Da ieri sera c’è mezzo mondo del calcio che parla del Cesena e buona parte di questo mezzo mondo non sa nemmeno dove sia Cesena. Ripensandoci bene, forse il motivo è tutto qui. L’intima soddisfazione di fare notizia, il brivido del podio serale nell’elenco di google news, le luci del Luna Park che si accendono, nani e ballerine che incombono nel giardino del Manuzzi.
Michele Mignani si consegna alla storia come il primo dead man coaching della storia del Cesena, l’uomo che in un giorno qualunque di metà marzo provò a difendere una panchina già saltata, con i giocatori a giocare per un allenatore che non era più il loro allenatore. Ce ne sarebbe abbastanza per un film di Pupi Avati, in questo avanspettacolo dove il calcio è diventato un ospite casuale. Qui non c’entra più il calo di una squadra rinforzata poco e male, non c’entra il broncio perenne di Mignani dopo il mercato di gennaio e nemmeno il tunnel in cui si è infilato Shpendi, un talento gestito in un modo tremendo a livello contrattuale.
Non c’entra più il calcio in questa storia triste senza feriti gravi, ma con ferite tristi: Mignani e il suo staff saranno trattati da professionisti, prenderanno fino al 30 giugno un ottimo stipendio e nessuno avrà mai il problema di riempire il piatto a tavola per pranzo. Resta il fatto che con la gente non si fa così. Questo non è lo stile del Cesena, anzi: questo non è stile, ma solo un modo di fare calcio da cui liberarsi prima possibile.

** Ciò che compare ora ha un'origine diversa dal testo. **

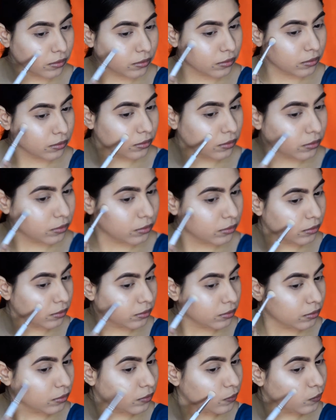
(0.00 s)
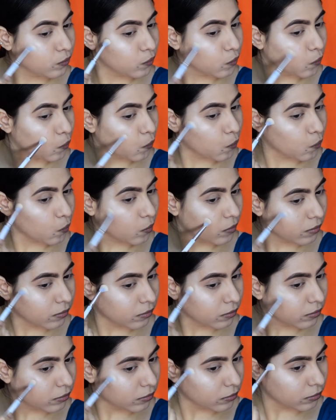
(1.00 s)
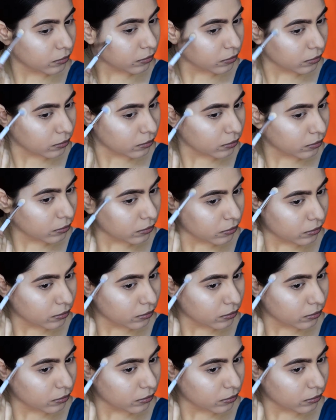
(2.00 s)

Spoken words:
Nobody speaks.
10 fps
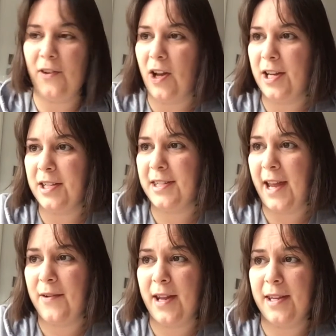flights
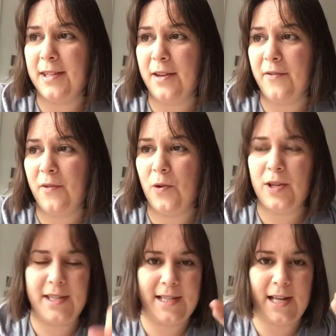down under for
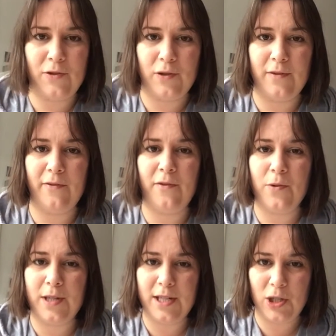
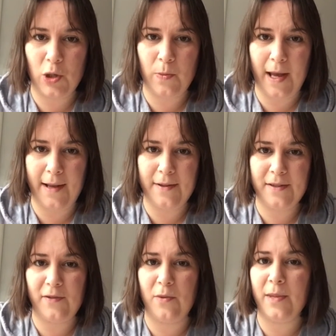
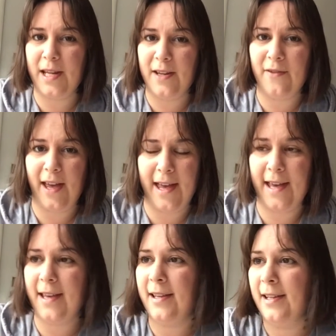£642 from Eva
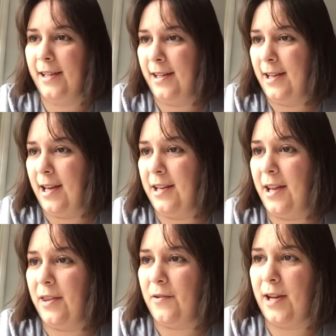Air.
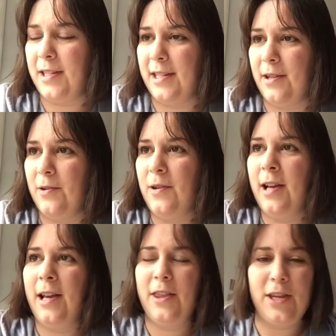Another great deal.
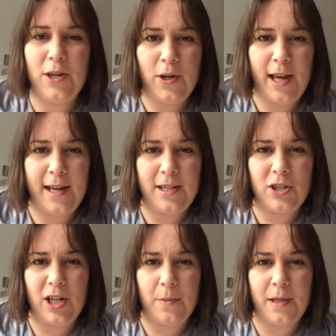The UK's
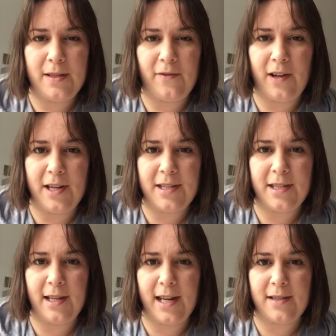cheapest flights
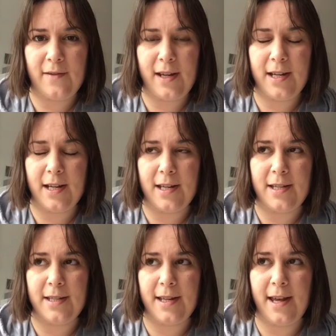to Las
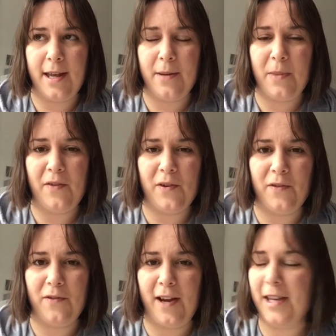Vegas. I've got a
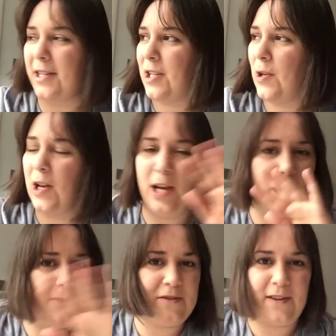friend who
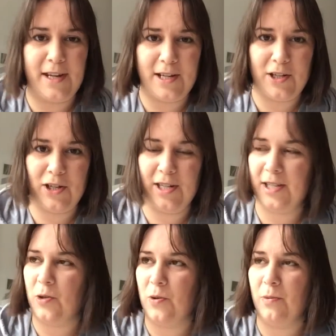loves Vegas.
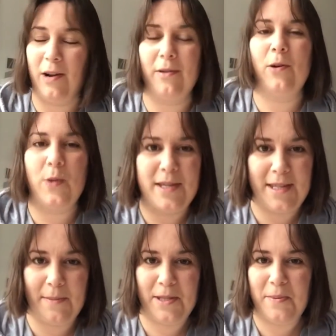She's always
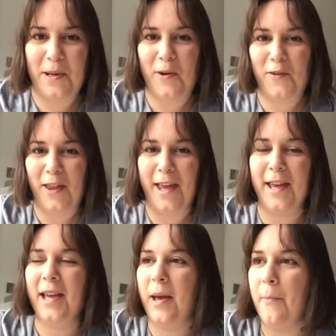seems to be off there,
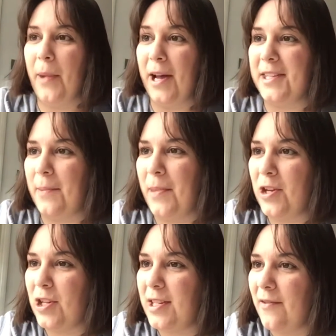but I bet
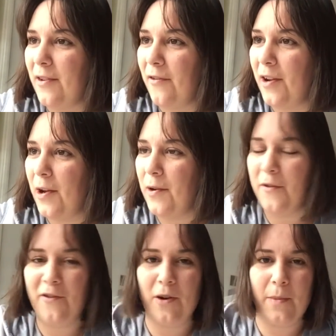she's never flown
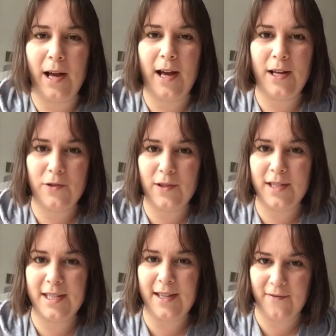from £171,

Ci si poteva limitare a sporadici acquisti bizzarri tipo il mitologico Frieser e non fate finta di averlo rimosso: anche voi avete visto Frieser, una specie di Calà Campana che guadagnava il triplo. Fu il primo acquisto della gestione Usa e la faccia del povero Viali quando doveva commentare le sue prestazioni resta una delle scene più tenere degli ultimi anni. Rivista con gli occhi di oggi, Frieser è stato la sigla iniziale di una presunzione lievitata fino ai livelli estremi di ieri, quando il Manuzzi era tornato ad accendersi. In quegli stessi 90 minuti più recupero, immaginiamo il travaglio interiore dei proprietari del Cesena, che avevano pronto il nuovo allenatore, ma la mail dell’annuncio di Ashley Cole sarebbe rimasta nella cartella “bozze” in caso di sorpasso vincente sul Frosinone. Un pomeriggio con la gente che tifa, mentre i proprietari non sanno bene per chi e per cosa tifare. Basta e avanza: questo non è più il Cesena.
Ashley Cole viene da una carriera strepitosa: guardando gli allenatori del passato, come curriculum da calciatore se la gioca con Marco Tardelli, un altro talmente forte e famoso che qui non c’entrava niente. Magari Cole diventa il nuovo Fabregas, ma è un dato di fatto che non sappia nulla del mondo in cui arriva: difficile immaginarselo piegato da mesi sul tablet a studiare Bragantini e Mancuso del Mantova. Non sa nulla della Serie B, quindi chi comanda il Cesena è sicuro di non rischiare nulla da questo campionato dove il calcio è diventato un ospite casuale e ora si gioca a qualcosa di diverso. Si gioca a una specie di Monopoli dove il Cesena ha alzato il biglietto degli imprevisti, ha venduto la casa che aveva in Via delle Cose Serie e poi ha comprato un albergo in Piazza del Luna Park, angolo Viale Nani e Ballerine.